- [Assignment]
Please output only the lines running from the one that contains "[0:00.00-0:00.90]" through the last line of the data below, exactly as they stand, with no pictures.
*** Opening of Exercise input ***
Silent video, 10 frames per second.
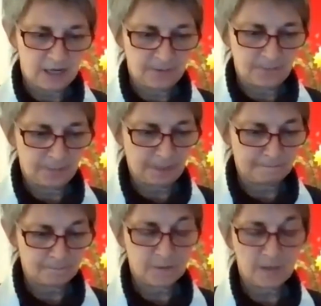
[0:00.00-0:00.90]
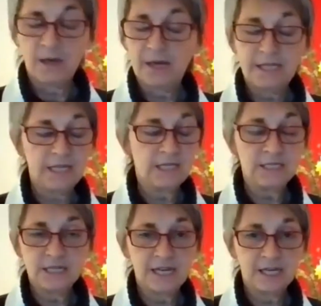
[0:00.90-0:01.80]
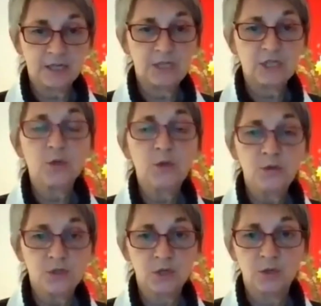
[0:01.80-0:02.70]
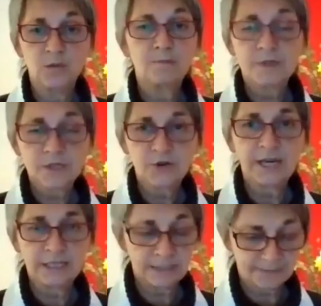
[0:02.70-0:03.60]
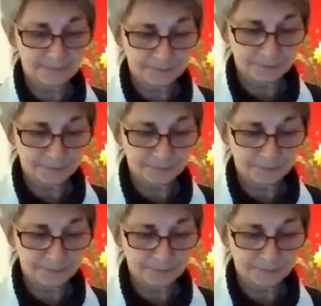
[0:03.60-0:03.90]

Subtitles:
in Indian language, uju, straight.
*** Close of Exercise input ***
- [Answer for this exercise]
[0:00.00-0:00.90]
[0:00.90-0:01.80]
[0:01.80-0:02.70]
[0:02.70-0:03.60]
[0:03.60-0:03.90]

Subtitles:
in Indian language, uju, straight.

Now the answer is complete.